I managed to replace the things i wanted with a ;
but now i struggle to remove the whitespace and newlines to get all the data until ;
on a single line and then start the next.
Code:
replacements = {'Geboren am':';', 'Nato/a il':';', 'Né(e) le':';'}
with open('DATEN2.txt') as infile, open('DATENBEARBEITET2.txt', 'w') as outfile:
for line in infile:
for src, target in replacements.iteritems():
line = line.replace(src, target)
outfile.write(line)
What the input file looks like: (after the replacement)
Kommissionen und Delegationen
06.12.1999 - 30.11.2003
Begnadigungskommission (BeK-V)
;
What it should look like:
Kommissionen und Delegationen, 06.12.1999 - 30.11.2003, Begnadigungskommission (BeK-V);
After a long time of searching I came to ask here if someone knows the correct repository or command to use for this kind of task, i'm really struggling to go to the next step.
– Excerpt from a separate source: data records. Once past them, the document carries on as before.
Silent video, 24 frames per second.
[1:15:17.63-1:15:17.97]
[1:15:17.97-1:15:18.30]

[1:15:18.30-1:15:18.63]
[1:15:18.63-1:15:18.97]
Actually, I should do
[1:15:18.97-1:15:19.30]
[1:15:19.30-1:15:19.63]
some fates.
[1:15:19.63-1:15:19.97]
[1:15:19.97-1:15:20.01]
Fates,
Edit:/ Also, what was newlines before should turn into a comma, see sample output
I assume you want to eliminate the extra whitespace - eliminating all of it would result in KommissionenundDelegationen,06...
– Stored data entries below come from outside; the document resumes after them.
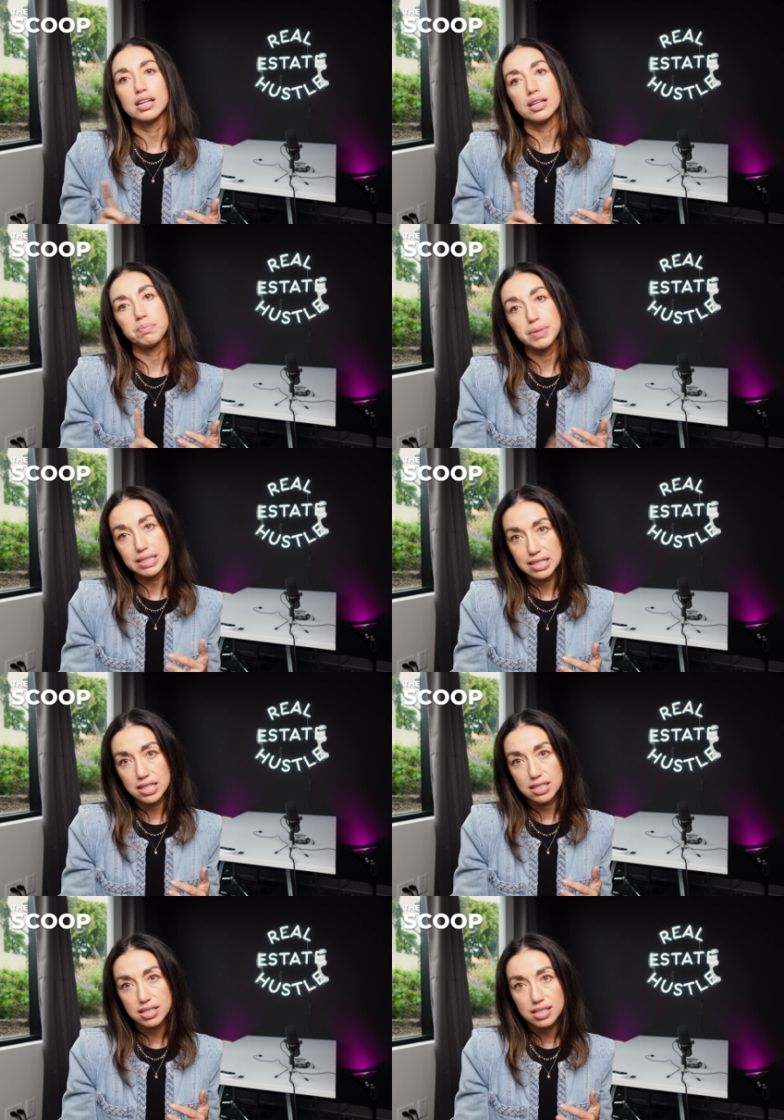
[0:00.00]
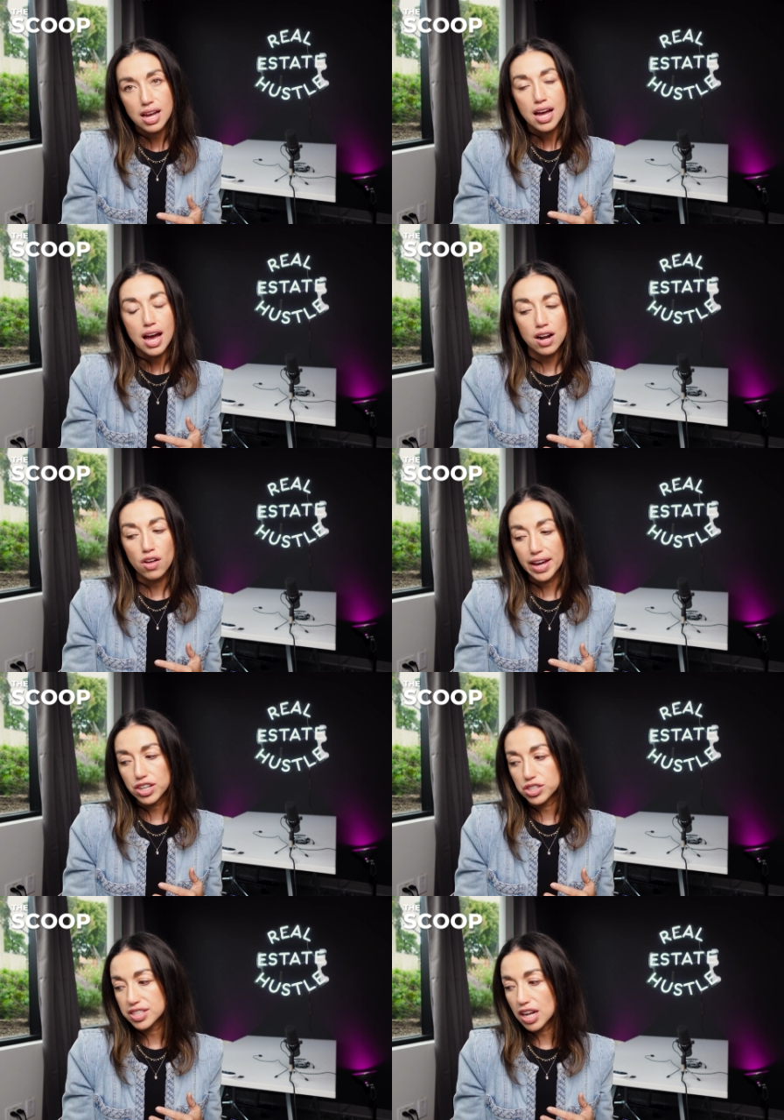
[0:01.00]
in business, and all that
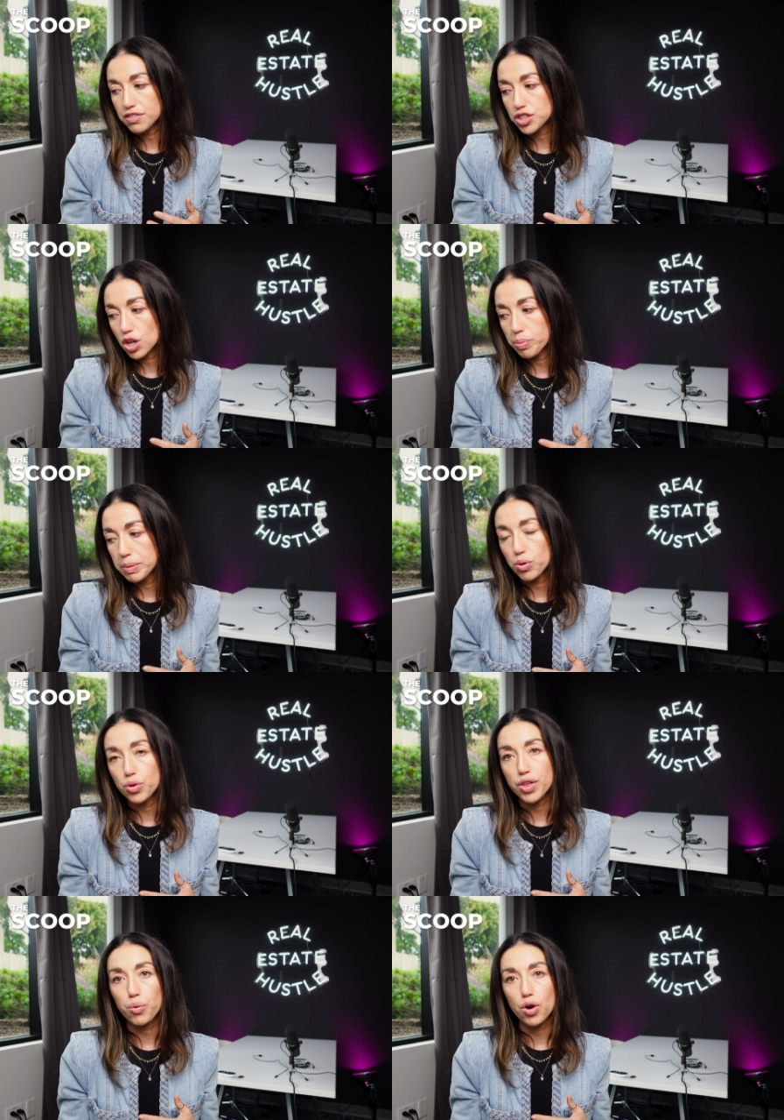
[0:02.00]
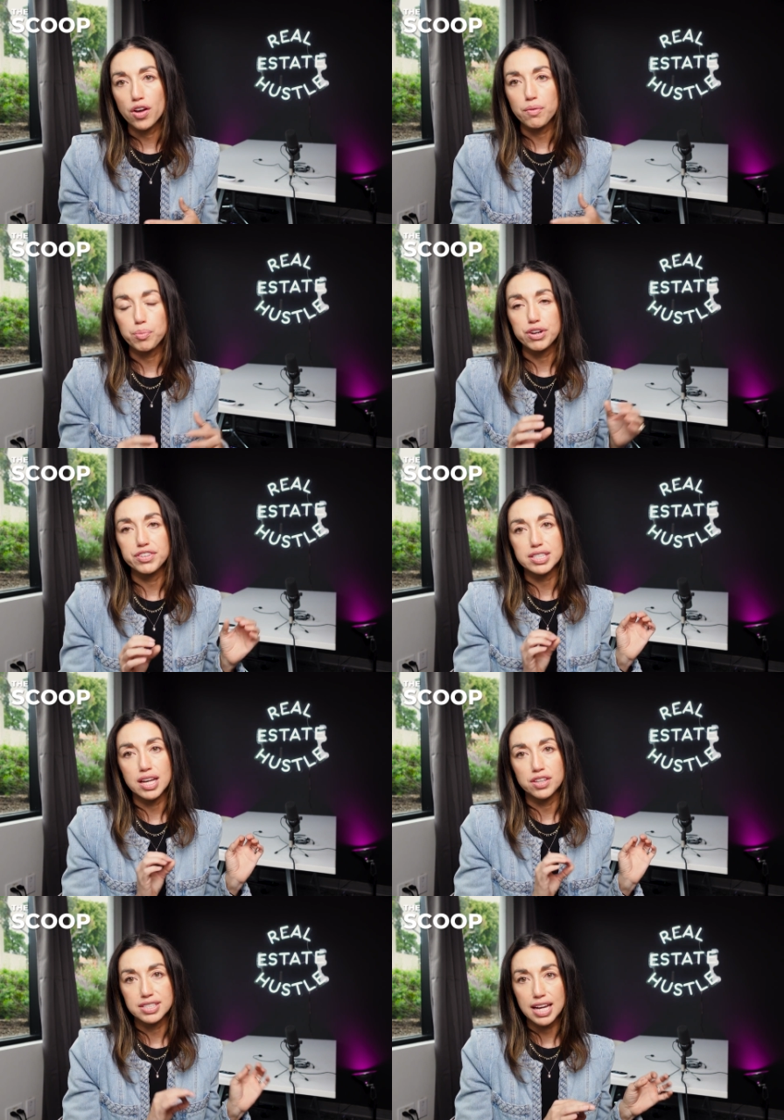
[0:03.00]
good stuff. So people that were previously on the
. You can do that with strip()
and join()
:
replacements = {'Geboren am':';', 'Nato/a il':';', 'Né(e) le':';'}
lines = []
with open('DATEN2.txt') as infile, open('DATENBEARBEITET2.txt', 'w') as outfile:
for line in infile:
line = line.strip()
if not line:
continue
for src, target in replacements.iteritems():
line = line.replace(src, target)
lines.append(line)
outfile.write(', '.join(lines))
This creates a list
consisting of lines that have more than whitespace, with each line stripped of whitespace and with the appropriate replacements made. The list
is then joined with a delimiter of ', '
.